Big Bad Tomato
- Company type: Private
- Founded: 2004
- Founder: Robert Bruza Michael Bruza
- Headquarters: Los Angeles, California, United States
- Products: Interactive design & development
- Website: http://bigbadtomato.com/

= Big Bad Tomato =

Big Bad Tomato is a Los Angeles based interactive studio that specializes in kid and family based interactive experiences for web, mobile, and social applications.

Founded in 2004 by brothers Robert and Michael Bruza in a garage in Sherman Oaks, CA, Big Bad Tomato started as a design company for print, television and film, and web.
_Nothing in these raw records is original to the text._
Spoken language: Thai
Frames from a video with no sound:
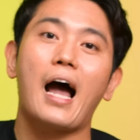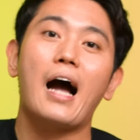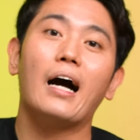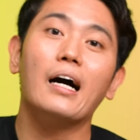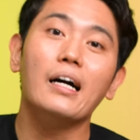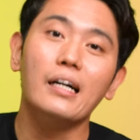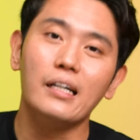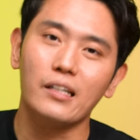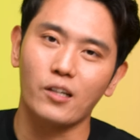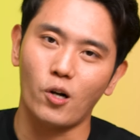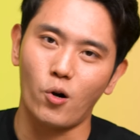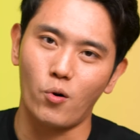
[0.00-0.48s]
ทาง
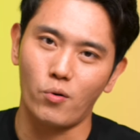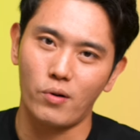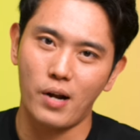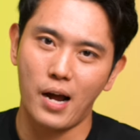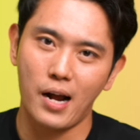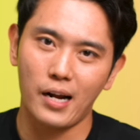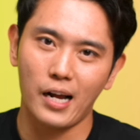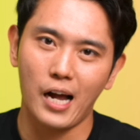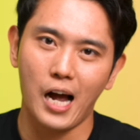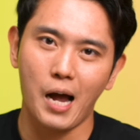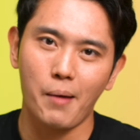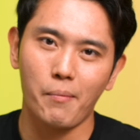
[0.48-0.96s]
อื่นของ
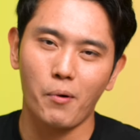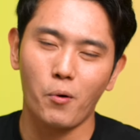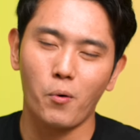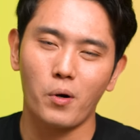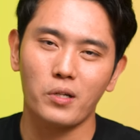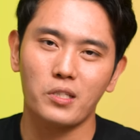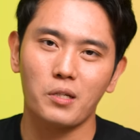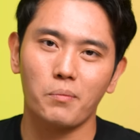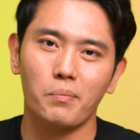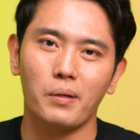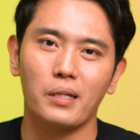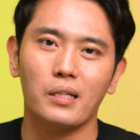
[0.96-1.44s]
ร่างกายไม่
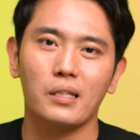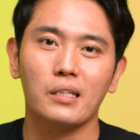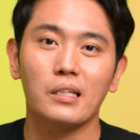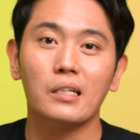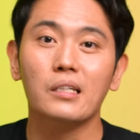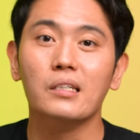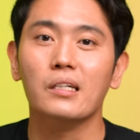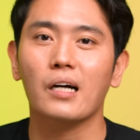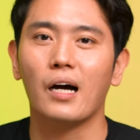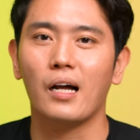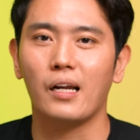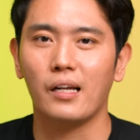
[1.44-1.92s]
ว่าจะเป็นเห
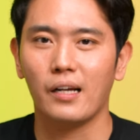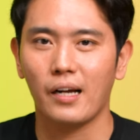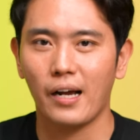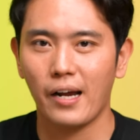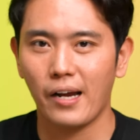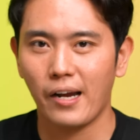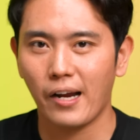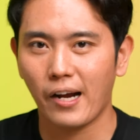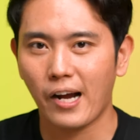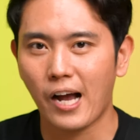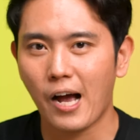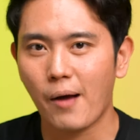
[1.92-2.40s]
งื่อหรือไง
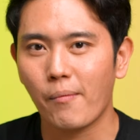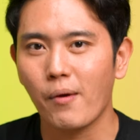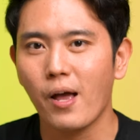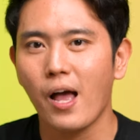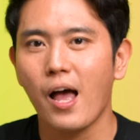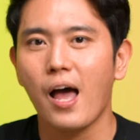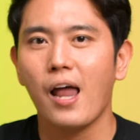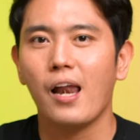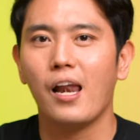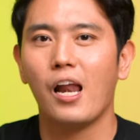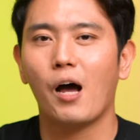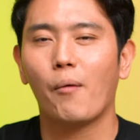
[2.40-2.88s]
นะครับ
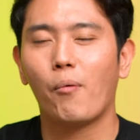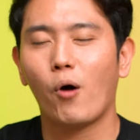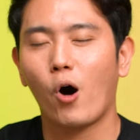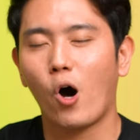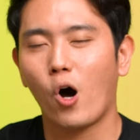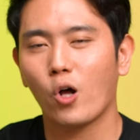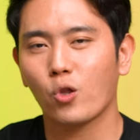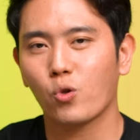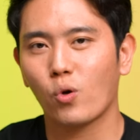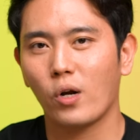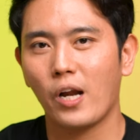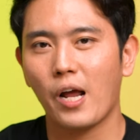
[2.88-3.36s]
แล้วพอ
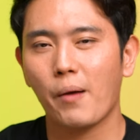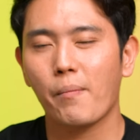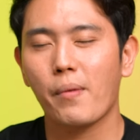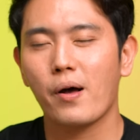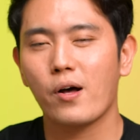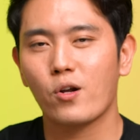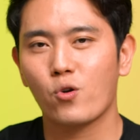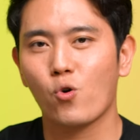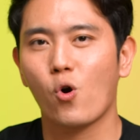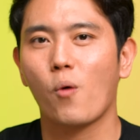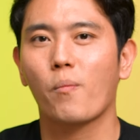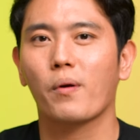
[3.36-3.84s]
เอาตัวเลข
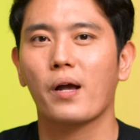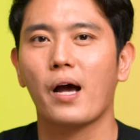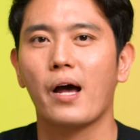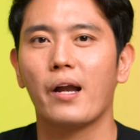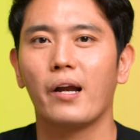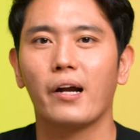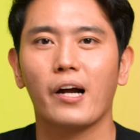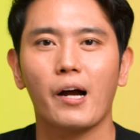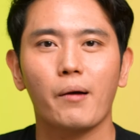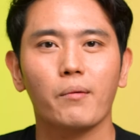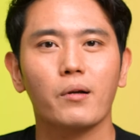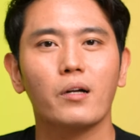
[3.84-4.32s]
มารวมกัน
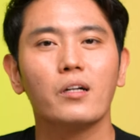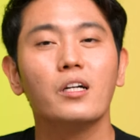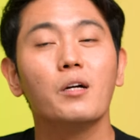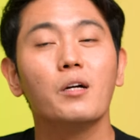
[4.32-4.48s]
นะครับก็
By 2006, Big Bad Tomato was involved in interactive media, and has grown into a company with former or current clients that includes studios and publishers such as Disney, Warner Bros., DreamWorks Animation, PBS,
Scholastic Corporation, and Random House.

In 2007, Terry Thoren,
former CEO of Klasky Csupo, partnered with Big Bad Tomato and created the sister company, Rocket Fish Animation Studios.

Big Bad Tomato's capabilities include unique interactive online destinations, viral promotional activity, interactive marketing support, iPhone and iPad development, avatars, games, Facebook applications, and other custom digital applications for the new media marketplace.

Big Bad Tomato also owns and operates an animation studio in Manila, Philippines.